Collection entries
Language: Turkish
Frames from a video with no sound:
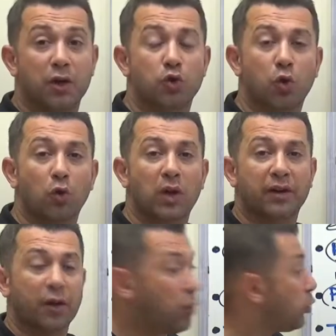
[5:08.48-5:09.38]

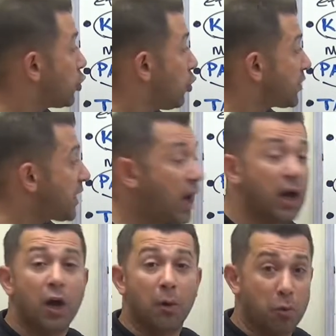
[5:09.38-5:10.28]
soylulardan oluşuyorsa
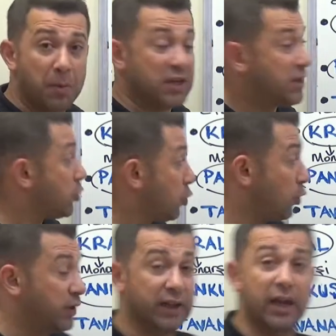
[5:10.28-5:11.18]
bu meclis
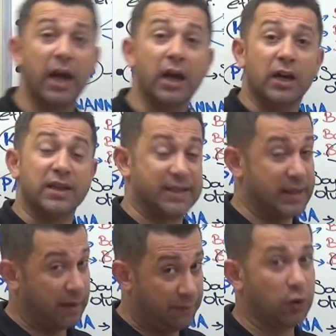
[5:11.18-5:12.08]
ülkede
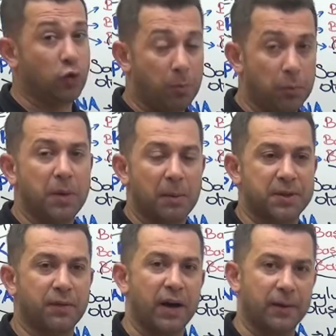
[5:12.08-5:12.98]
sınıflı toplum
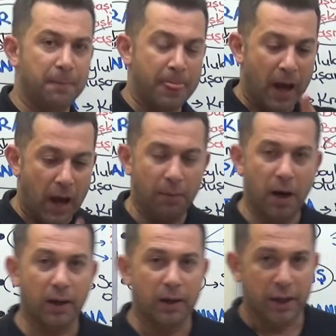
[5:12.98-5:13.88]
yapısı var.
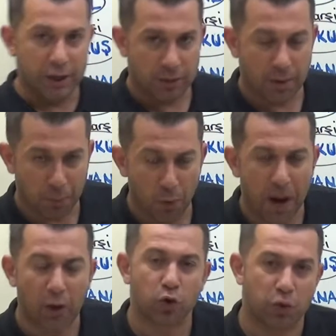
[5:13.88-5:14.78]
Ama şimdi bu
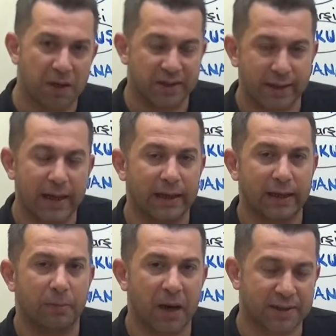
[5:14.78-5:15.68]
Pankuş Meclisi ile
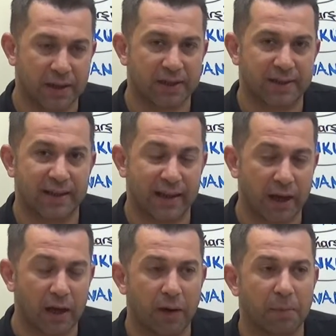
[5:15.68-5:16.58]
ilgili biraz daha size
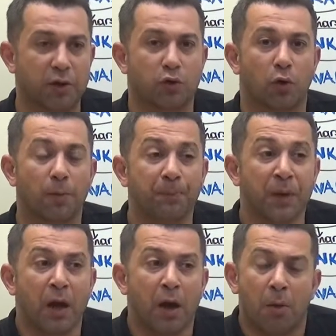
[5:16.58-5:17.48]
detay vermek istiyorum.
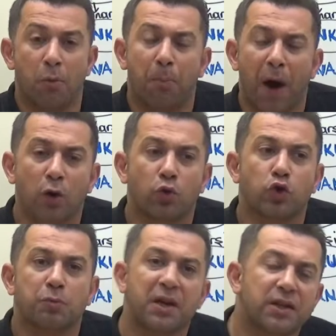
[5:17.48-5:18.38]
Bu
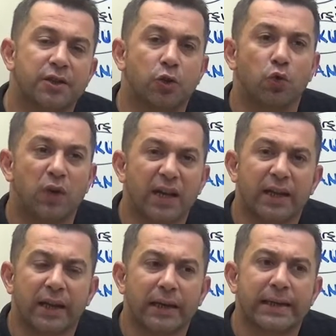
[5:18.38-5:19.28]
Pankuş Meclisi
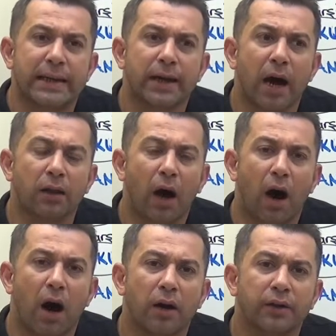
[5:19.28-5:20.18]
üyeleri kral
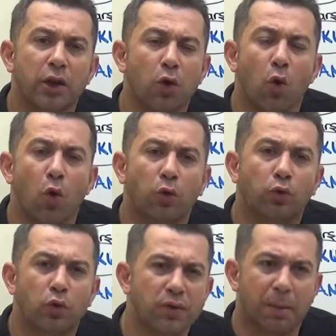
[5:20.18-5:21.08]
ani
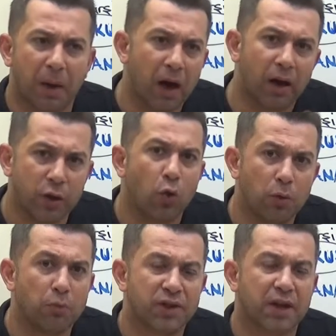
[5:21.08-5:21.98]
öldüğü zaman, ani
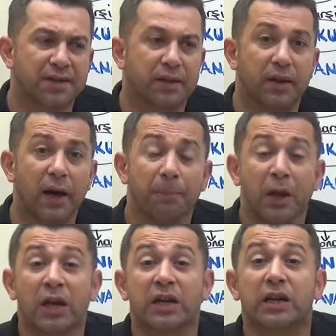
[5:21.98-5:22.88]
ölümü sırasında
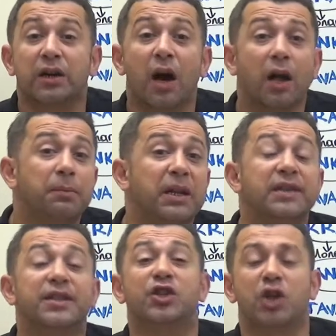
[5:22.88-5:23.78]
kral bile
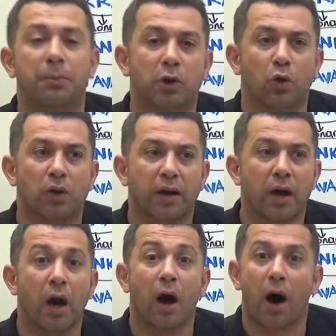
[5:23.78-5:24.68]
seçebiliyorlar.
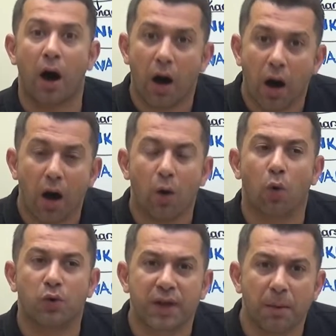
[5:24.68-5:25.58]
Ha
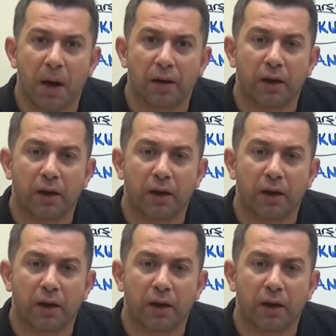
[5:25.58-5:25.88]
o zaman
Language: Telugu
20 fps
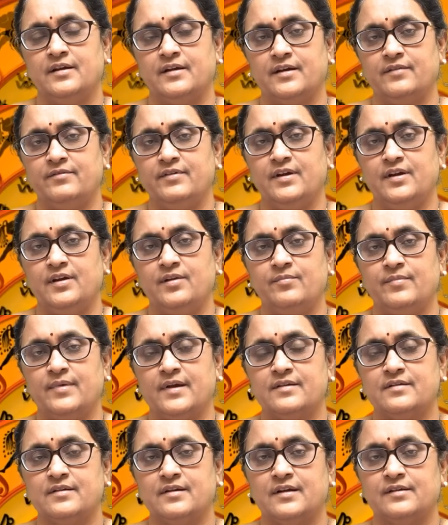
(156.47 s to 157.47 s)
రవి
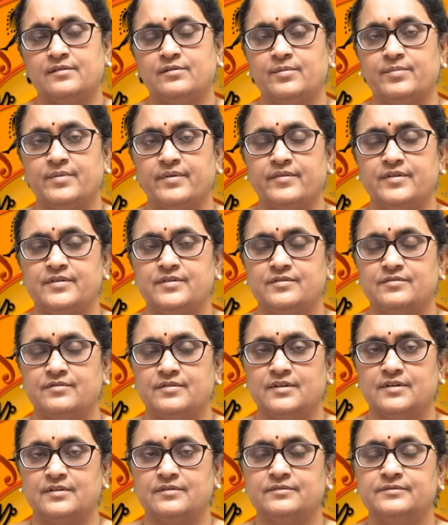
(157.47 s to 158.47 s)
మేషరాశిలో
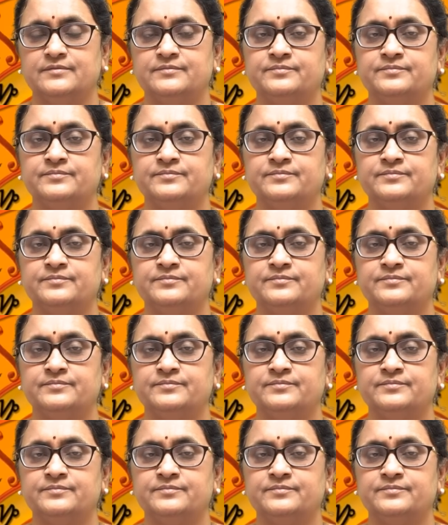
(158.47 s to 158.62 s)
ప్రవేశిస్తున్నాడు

--

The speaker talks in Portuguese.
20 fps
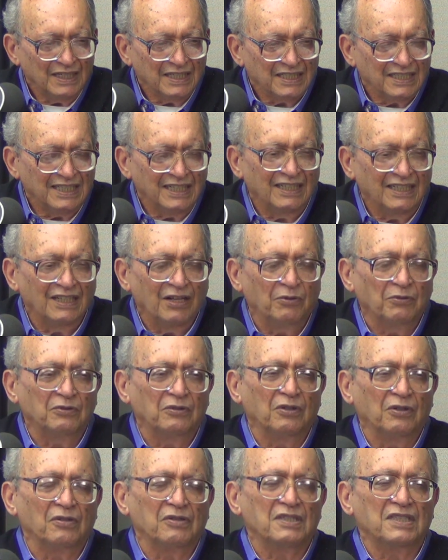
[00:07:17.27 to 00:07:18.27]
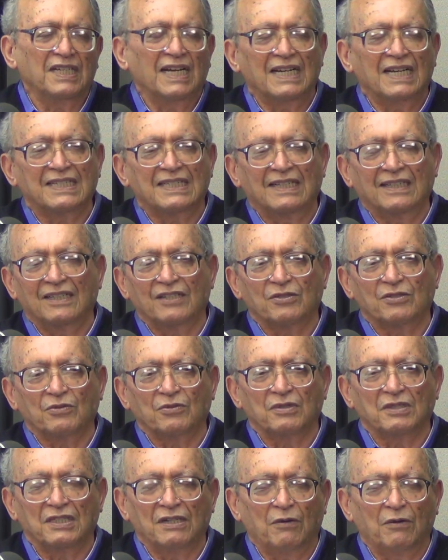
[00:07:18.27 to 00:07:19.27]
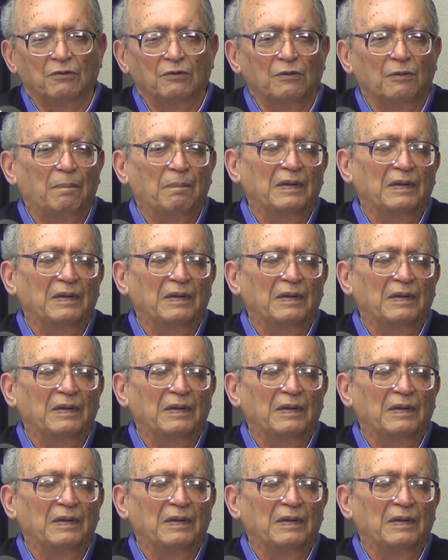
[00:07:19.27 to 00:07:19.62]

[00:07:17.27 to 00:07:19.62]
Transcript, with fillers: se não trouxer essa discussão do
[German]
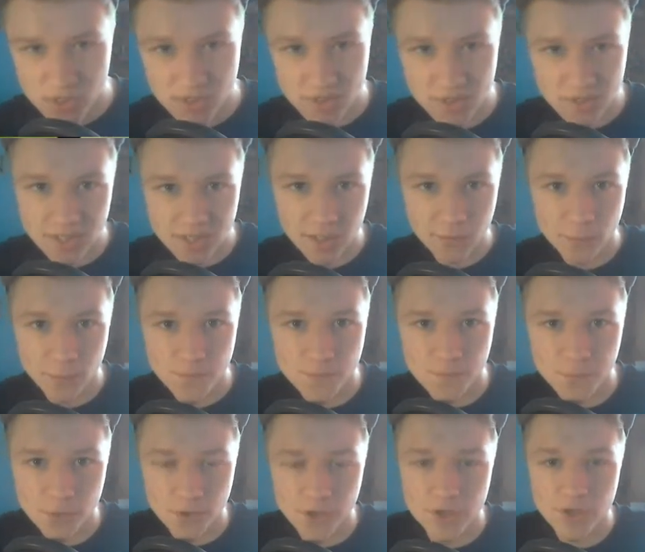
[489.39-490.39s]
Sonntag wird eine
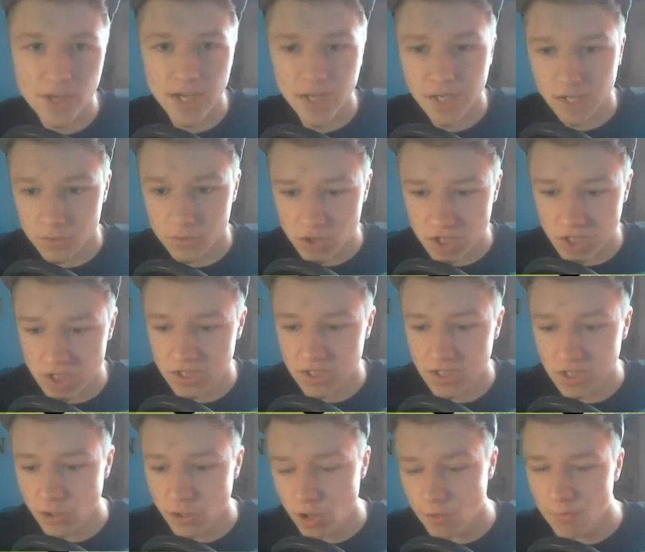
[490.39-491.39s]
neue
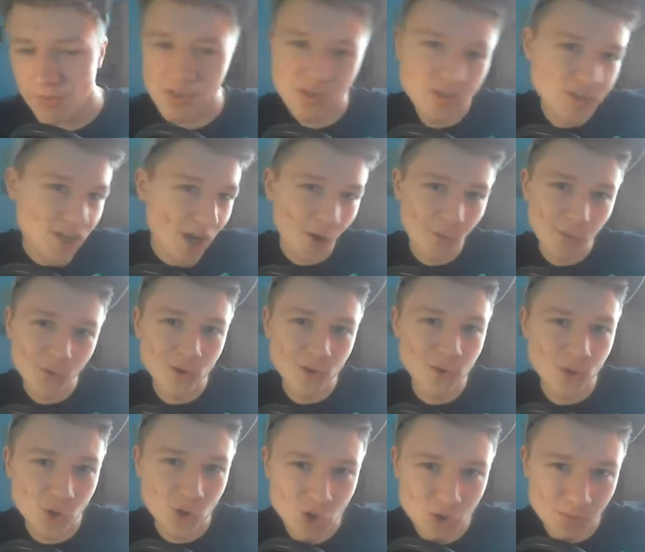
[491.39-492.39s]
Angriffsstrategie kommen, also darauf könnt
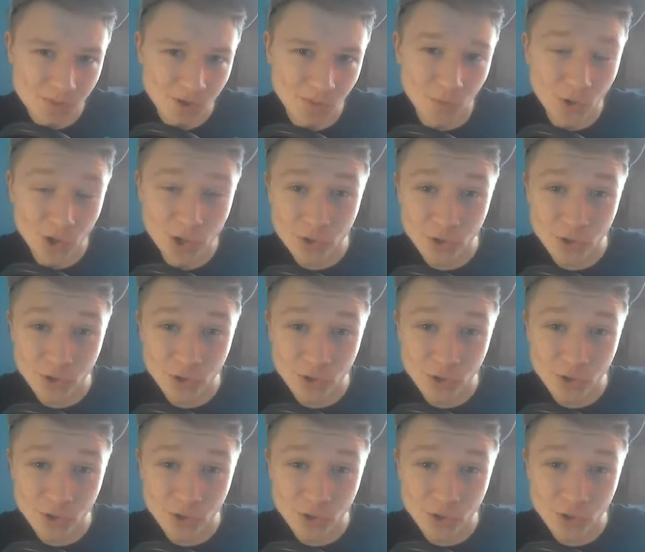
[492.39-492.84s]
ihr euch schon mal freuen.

WHAT IS REQUIRED = Search the data for "with". Copy each line that has it.

PROBLEM SOLUTION =
Frames from a video with no sound:
Transcript, with fillers: se não trouxer essa discussão do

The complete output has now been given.